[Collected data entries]

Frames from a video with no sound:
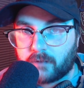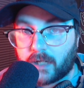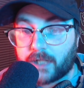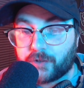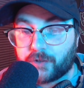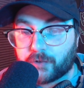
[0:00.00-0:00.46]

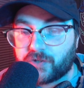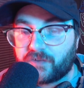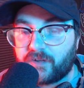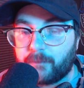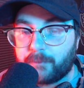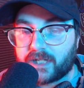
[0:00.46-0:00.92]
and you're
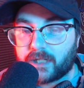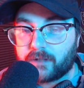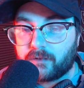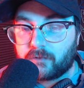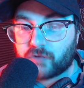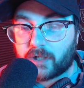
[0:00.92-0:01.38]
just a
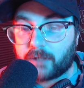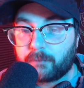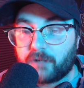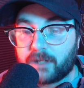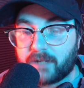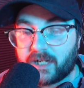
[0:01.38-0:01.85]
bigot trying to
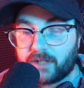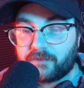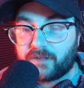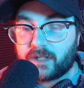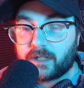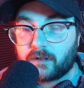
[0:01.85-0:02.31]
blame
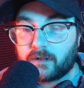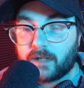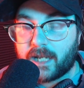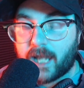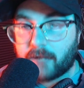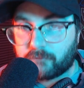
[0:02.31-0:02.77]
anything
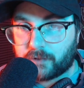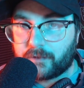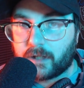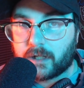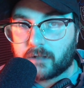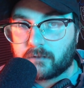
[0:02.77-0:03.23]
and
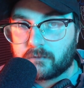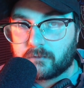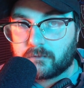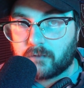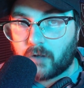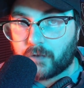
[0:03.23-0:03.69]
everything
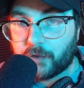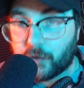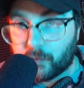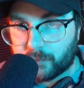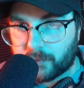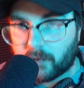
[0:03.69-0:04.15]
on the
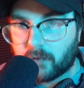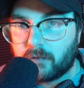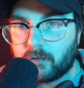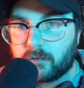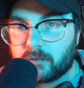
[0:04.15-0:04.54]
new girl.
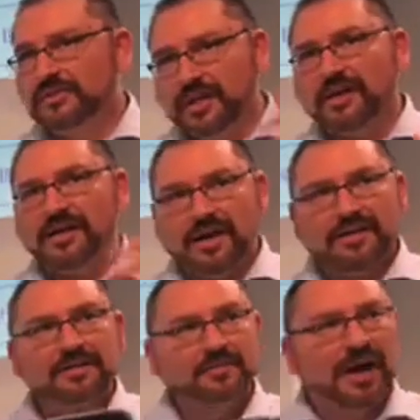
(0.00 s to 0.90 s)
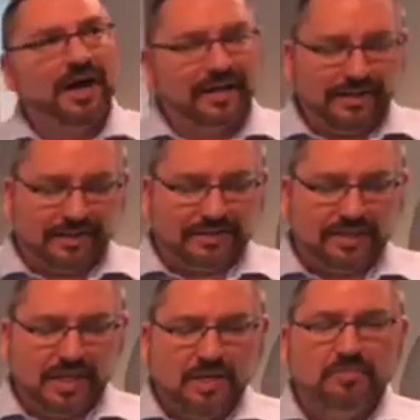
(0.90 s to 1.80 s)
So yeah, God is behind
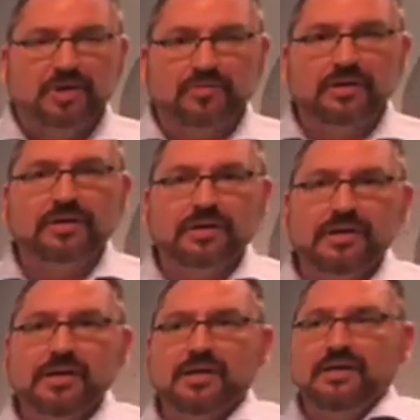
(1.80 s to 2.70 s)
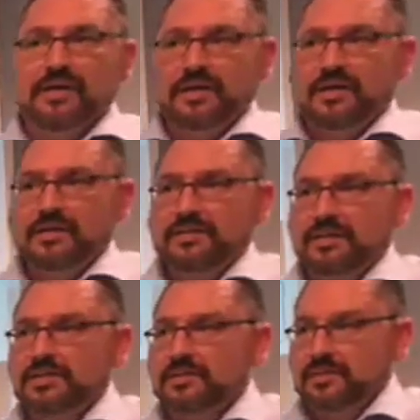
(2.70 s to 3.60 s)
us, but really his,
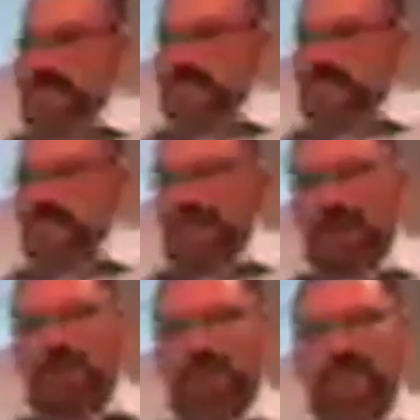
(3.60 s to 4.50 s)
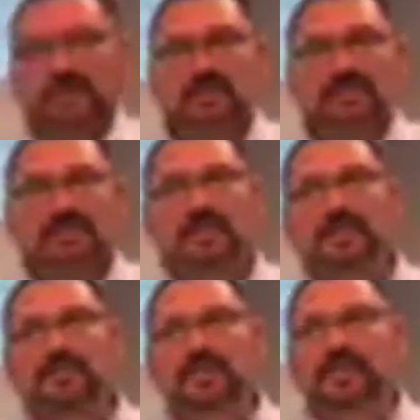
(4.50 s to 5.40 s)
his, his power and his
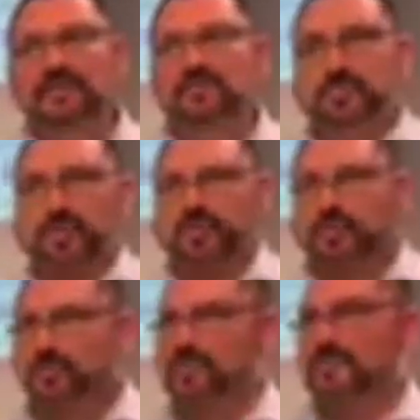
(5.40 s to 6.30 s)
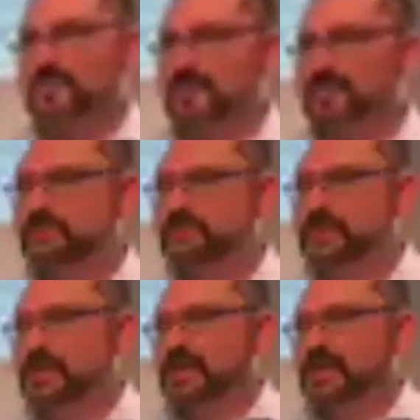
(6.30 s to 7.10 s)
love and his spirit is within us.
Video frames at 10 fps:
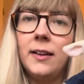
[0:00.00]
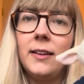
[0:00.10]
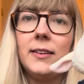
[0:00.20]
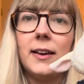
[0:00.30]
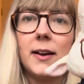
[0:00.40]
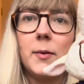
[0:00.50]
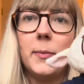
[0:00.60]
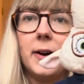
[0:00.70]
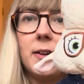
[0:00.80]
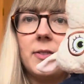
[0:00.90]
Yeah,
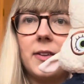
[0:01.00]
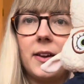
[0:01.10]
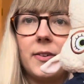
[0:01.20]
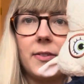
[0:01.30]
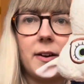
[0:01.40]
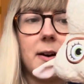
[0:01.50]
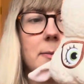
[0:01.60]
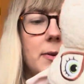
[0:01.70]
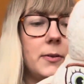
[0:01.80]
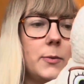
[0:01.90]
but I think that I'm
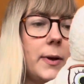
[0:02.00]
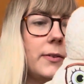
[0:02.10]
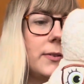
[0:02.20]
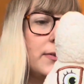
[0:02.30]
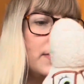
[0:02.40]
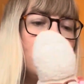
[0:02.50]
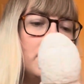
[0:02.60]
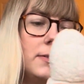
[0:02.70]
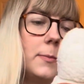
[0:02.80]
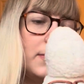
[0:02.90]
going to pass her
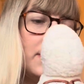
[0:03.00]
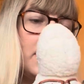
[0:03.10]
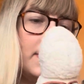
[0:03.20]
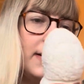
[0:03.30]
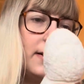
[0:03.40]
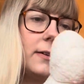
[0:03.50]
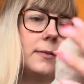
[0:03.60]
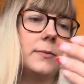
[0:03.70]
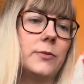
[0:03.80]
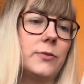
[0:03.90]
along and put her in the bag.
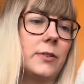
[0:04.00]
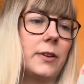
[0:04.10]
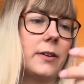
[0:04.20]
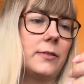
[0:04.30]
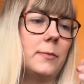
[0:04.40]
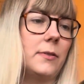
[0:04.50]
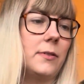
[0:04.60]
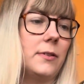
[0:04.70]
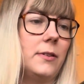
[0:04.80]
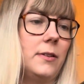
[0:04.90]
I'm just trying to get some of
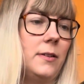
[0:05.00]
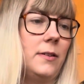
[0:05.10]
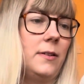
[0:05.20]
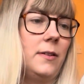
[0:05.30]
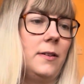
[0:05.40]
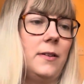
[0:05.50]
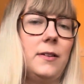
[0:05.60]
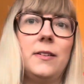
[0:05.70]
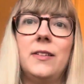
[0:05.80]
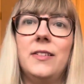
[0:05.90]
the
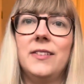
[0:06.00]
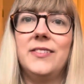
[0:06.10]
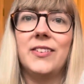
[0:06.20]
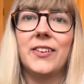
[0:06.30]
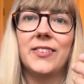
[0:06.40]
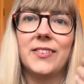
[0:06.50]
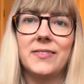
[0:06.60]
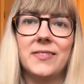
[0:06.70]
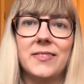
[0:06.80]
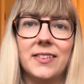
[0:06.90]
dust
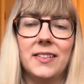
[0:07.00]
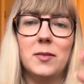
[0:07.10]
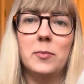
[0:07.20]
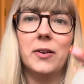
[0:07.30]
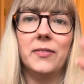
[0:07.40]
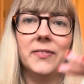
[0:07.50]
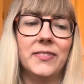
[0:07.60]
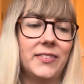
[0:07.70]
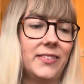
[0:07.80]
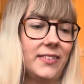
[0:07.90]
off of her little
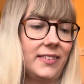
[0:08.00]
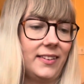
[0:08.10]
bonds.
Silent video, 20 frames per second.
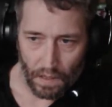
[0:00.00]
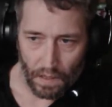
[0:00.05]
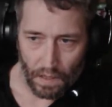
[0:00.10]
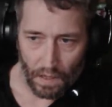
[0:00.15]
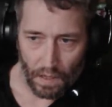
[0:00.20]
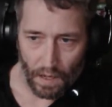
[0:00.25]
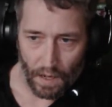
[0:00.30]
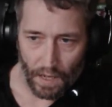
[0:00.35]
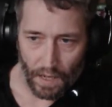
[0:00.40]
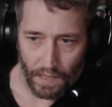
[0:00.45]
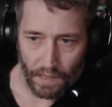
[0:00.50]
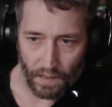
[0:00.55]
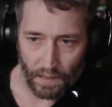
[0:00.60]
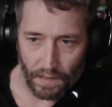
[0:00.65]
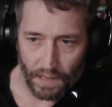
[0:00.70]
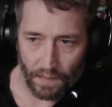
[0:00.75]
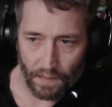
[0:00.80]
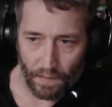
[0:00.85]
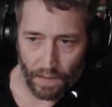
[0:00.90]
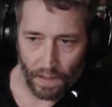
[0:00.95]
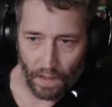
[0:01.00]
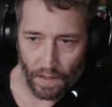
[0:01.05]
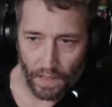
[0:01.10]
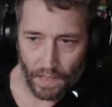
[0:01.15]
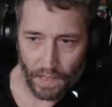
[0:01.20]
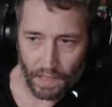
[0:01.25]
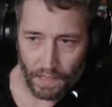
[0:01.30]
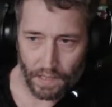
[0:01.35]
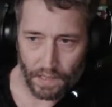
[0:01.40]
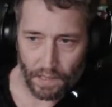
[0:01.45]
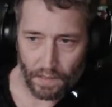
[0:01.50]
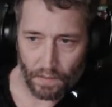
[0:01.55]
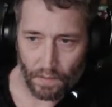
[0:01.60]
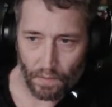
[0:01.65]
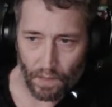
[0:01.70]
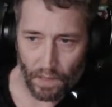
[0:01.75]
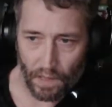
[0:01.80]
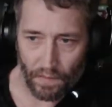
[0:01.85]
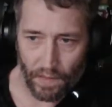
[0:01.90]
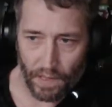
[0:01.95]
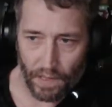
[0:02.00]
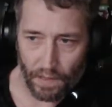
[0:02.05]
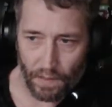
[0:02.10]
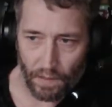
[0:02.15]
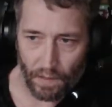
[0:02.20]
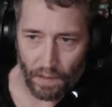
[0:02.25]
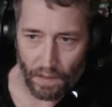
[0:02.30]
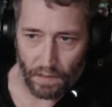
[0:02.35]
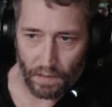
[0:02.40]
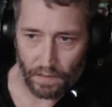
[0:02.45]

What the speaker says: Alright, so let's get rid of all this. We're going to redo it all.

Your objective:
Return every record above exactly as written, but drop the pictures.

Solution to this problem:
Frames from a video with no sound:
[0:00.00-0:00.46]

[0:00.46-0:00.92]
and you're
[0:00.92-0:01.38]
just a
[0:01.38-0:01.85]
bigot trying to
[0:01.85-0:02.31]
blame
[0:02.31-0:02.77]
anything
[0:02.77-0:03.23]
and
[0:03.23-0:03.69]
everything
[0:03.69-0:04.15]
on the
[0:04.15-0:04.54]
new girl.
(0.00 s to 0.90 s)
(0.90 s to 1.80 s)
So yeah, God is behind
(1.80 s to 2.70 s)
(2.70 s to 3.60 s)
us, but really his,
(3.60 s to 4.50 s)
(4.50 s to 5.40 s)
his, his power and his
(5.40 s to 6.30 s)
(6.30 s to 7.10 s)
love and his spirit is within us.
Video frames at 10 fps:
[0:00.00]
[0:00.10]
[0:00.20]
[0:00.30]
[0:00.40]
[0:00.50]
[0:00.60]
[0:00.70]
[0:00.80]
[0:00.90]
Yeah,
[0:01.00]
[0:01.10]
[0:01.20]
[0:01.30]
[0:01.40]
[0:01.50]
[0:01.60]
[0:01.70]
[0:01.80]
[0:01.90]
but I think that I'm
[0:02.00]
[0:02.10]
[0:02.20]
[0:02.30]
[0:02.40]
[0:02.50]
[0:02.60]
[0:02.70]
[0:02.80]
[0:02.90]
going to pass her
[0:03.00]
[0:03.10]
[0:03.20]
[0:03.30]
[0:03.40]
[0:03.50]
[0:03.60]
[0:03.70]
[0:03.80]
[0:03.90]
along and put her in the bag.
[0:04.00]
[0:04.10]
[0:04.20]
[0:04.30]
[0:04.40]
[0:04.50]
[0:04.60]
[0:04.70]
[0:04.80]
[0:04.90]
I'm just trying to get some of
[0:05.00]
[0:05.10]
[0:05.20]
[0:05.30]
[0:05.40]
[0:05.50]
[0:05.60]
[0:05.70]
[0:05.80]
[0:05.90]
the
[0:06.00]
[0:06.10]
[0:06.20]
[0:06.30]
[0:06.40]
[0:06.50]
[0:06.60]
[0:06.70]
[0:06.80]
[0:06.90]
dust
[0:07.00]
[0:07.10]
[0:07.20]
[0:07.30]
[0:07.40]
[0:07.50]
[0:07.60]
[0:07.70]
[0:07.80]
[0:07.90]
off of her little
[0:08.00]
[0:08.10]
bonds.
Silent video, 20 frames per second.
[0:00.00]
[0:00.05]
[0:00.10]
[0:00.15]
[0:00.20]
[0:00.25]
[0:00.30]
[0:00.35]
[0:00.40]
[0:00.45]
[0:00.50]
[0:00.55]
[0:00.60]
[0:00.65]
[0:00.70]
[0:00.75]
[0:00.80]
[0:00.85]
[0:00.90]
[0:00.95]
[0:01.00]
[0:01.05]
[0:01.10]
[0:01.15]
[0:01.20]
[0:01.25]
[0:01.30]
[0:01.35]
[0:01.40]
[0:01.45]
[0:01.50]
[0:01.55]
[0:01.60]
[0:01.65]
[0:01.70]
[0:01.75]
[0:01.80]
[0:01.85]
[0:01.90]
[0:01.95]
[0:02.00]
[0:02.05]
[0:02.10]
[0:02.15]
[0:02.20]
[0:02.25]
[0:02.30]
[0:02.35]
[0:02.40]
[0:02.45]

What the speaker says: Alright, so let's get rid of all this. We're going to redo it all.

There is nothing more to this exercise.